# service reset



## goslings (Jan 12, 2009)

Is it possible to reset the service indicator ? or must this be done at audi ?
regards
Ian


----------



## rustybear100 (Sep 22, 2008)

think someone with a vag com can do it for you. They did for me.


----------



## T3RBO (Dec 9, 2003)

As below


----------



## robby (Feb 1, 2004)

I tried this method after having mine serviced last week but i couldn't get it to say service in the display?


----------



## boyztoyz (Nov 13, 2008)

It didnt work on mine either..... :?


----------



## whitty (May 17, 2002)

The button method doesn't work on some (mine included) can only be reset with VAGCOM


----------



## Cris (Jan 5, 2009)

I had the same problem! I found out that the manual was wrong - you actually have to "pull out" button '1' and not "push" as the manual states!


----------



## T3RBO (Dec 9, 2003)

Pulling (1) is to set the clock :?


----------



## TTCool (Feb 7, 2005)

The reset button method worked for me.

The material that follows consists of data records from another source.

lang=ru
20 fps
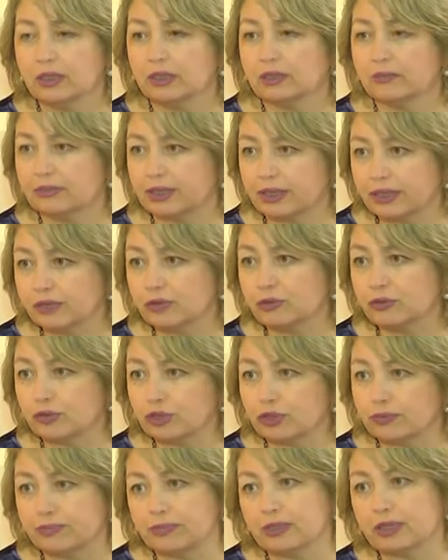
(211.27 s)

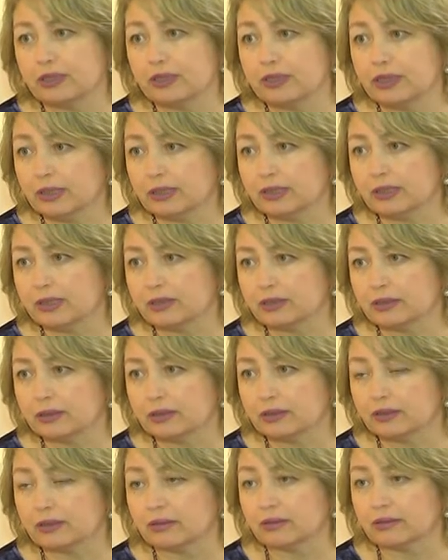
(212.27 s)
молодежи передать
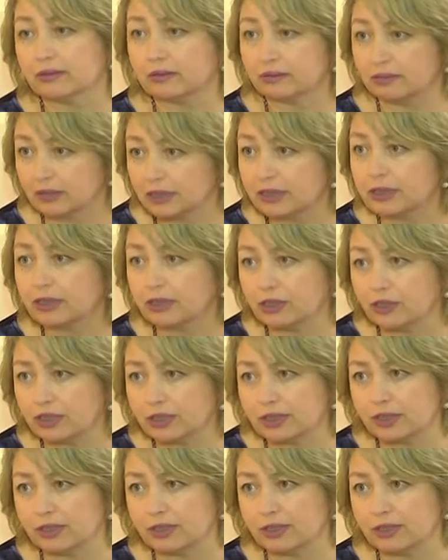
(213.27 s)
э,
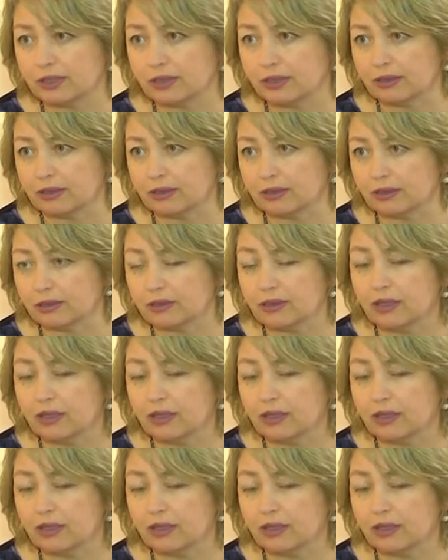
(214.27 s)
исторические знания.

My TT is a May 2000 APX. It may only work on earlier cars.

Joe


----------



## goslings (Jan 12, 2009)

I tried what was in the book and it did not work, hence the topic 
mine a Jan 2004 3.2L


----------



## whitty (May 17, 2002)

goslings said:


> I tried what was in the book and it did not work, hence the topic
> mine a Jan 2004 3.2L


VAGCOM


----------



## John-H (Jul 13, 2005)

There are two different manual version reset methods as far as I'm aware have you tried both? See my sig strip "Oil change".


----------



## goslings (Jan 12, 2009)

John-H said:


> There are two different manual version reset methods as far as I'm aware have you tried both? See my sig strip "Oil change".


Mine was done at 3900 miles so from your article 
"The service indicator can't be reset until the countdown miles says SERVICE or SERVICE in XXXX miles."

regards
Ian


----------



## John-H (Jul 13, 2005)

I must admit I'd not tried to reset the service indication early. you may have to resort to Vag-Com or wait until it says "SERVICE" - not ideal I suppose but if you are using a good synthetic there will be little issue with this as the oil is very stable.


----------



## pinky (May 21, 2009)

It worked on my 51 plate Bam.


----------



## Hoggy (May 8, 2002)

Hi, Works on my July 2001 Bam, but only done it when "service" req displayed.
If it does work, will be set to annual/fixed service regime.
Hoggy.


----------



## T3RBO (Dec 9, 2003)

Blimey this is an old thread :lol:

I had an additional bit of info since my initial reply...



T3RBO said:


> If the Press button 2 and hold doesn't work then try same method but turn it to the left instead


----------



## steveupton (Mar 23, 2010)

Certainly for '02 models on, need Vag-Com to reset, the procedure is:-

[Select]
[17 - Instruments]
[Adaptation - 10]
Enter channel 02
[Read]
The "Stored Value" is the current value for that channel.
Enter the "New" value of 0 (zero)
[Test]
[Save]

This worked for me when the indie I used recently didn't reset after service.


----------



## KittyTT (Apr 22, 2013)

My TT's cluster is out of order and would like to know if it is possible if I can put a an Audi A cluster in?
Thanx

Kitty


----------



## kasandrich (Sep 5, 2011)

Ours is a 2003 and the button method worked for me.


----------



## forker (Jul 20, 2012)

T3RBO said:


> As below


Ta! Worked for me, even though I don't have a handbook. What are fora for, eh? Perfect.

F


----------



## Pekwah1 (Jan 29, 2016)

Just for anyone's benefit who wants to try this, mine didn't work with the button push method, but did by twisting!

1. Ignition off
2. Hold button 2
3. Ignition on
4. Twist button 1 to the left (anti-clockwise)

Reset for me no problem on a 1999 APX


----------



## Thatoken (Nov 22, 2014)

Pekwah1 said:


> Just for anyone's benefit who wants to try this, mine didn't work with the button push method, but did by twisting!
> 
> 1. Ignition off
> 2. Hold button 2
> ...


1999 APX engine, this is what I have to do too!

All videos on youtube and guides say to push, I only found this out because I watch a service reset video on an old 2000 A3!


----------



## John-H (Jul 13, 2005)

It's been in the oil change How To in the Knowledge base since I did my first oil change around 2005 :wink:


----------



## Pow3rL3ss (Dec 15, 2008)

Works on my BFV engine too


----------